**Stored entries**
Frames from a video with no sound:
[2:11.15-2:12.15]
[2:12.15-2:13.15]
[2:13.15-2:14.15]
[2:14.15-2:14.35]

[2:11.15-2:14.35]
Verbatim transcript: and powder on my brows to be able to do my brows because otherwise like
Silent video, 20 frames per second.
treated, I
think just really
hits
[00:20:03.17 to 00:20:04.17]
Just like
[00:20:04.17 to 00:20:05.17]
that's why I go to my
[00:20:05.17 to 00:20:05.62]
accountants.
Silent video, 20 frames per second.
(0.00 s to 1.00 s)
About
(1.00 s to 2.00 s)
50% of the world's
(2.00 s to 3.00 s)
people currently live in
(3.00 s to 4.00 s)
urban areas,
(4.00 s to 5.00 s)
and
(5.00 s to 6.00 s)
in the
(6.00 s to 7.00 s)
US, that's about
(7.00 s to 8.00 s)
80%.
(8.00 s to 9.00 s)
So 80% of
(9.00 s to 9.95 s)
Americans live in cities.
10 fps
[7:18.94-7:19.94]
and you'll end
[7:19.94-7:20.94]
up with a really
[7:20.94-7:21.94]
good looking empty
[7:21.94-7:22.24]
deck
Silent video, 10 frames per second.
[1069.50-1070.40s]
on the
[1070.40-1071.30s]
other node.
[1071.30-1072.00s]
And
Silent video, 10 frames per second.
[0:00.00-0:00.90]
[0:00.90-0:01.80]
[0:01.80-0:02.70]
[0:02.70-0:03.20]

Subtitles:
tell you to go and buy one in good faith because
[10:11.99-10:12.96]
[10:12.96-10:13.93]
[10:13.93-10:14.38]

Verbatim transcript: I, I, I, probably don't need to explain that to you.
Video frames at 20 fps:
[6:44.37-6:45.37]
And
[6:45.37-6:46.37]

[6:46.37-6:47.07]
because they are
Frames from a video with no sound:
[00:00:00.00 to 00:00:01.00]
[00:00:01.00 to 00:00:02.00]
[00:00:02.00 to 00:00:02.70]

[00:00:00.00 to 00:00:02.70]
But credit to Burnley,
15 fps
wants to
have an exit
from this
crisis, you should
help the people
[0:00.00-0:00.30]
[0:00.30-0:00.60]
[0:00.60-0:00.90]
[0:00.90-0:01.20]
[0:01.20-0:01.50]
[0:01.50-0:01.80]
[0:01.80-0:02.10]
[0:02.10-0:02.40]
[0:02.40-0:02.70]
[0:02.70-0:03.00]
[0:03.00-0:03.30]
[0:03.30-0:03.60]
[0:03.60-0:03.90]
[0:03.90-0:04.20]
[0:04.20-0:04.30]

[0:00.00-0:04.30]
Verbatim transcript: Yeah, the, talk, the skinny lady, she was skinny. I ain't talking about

**WHAT THIS TASK INVOLVES**
Which lines above contain "transcript"? Show each of them.

**ANSWER TO THE PROBLEM**
Verbatim transcript: and powder on my brows to be able to do my brows because otherwise like
Verbatim transcript: I, I, I, probably don't need to explain that to you.
Verbatim transcript: Yeah, the, talk, the skinny lady, she was skinny. I ain't talking about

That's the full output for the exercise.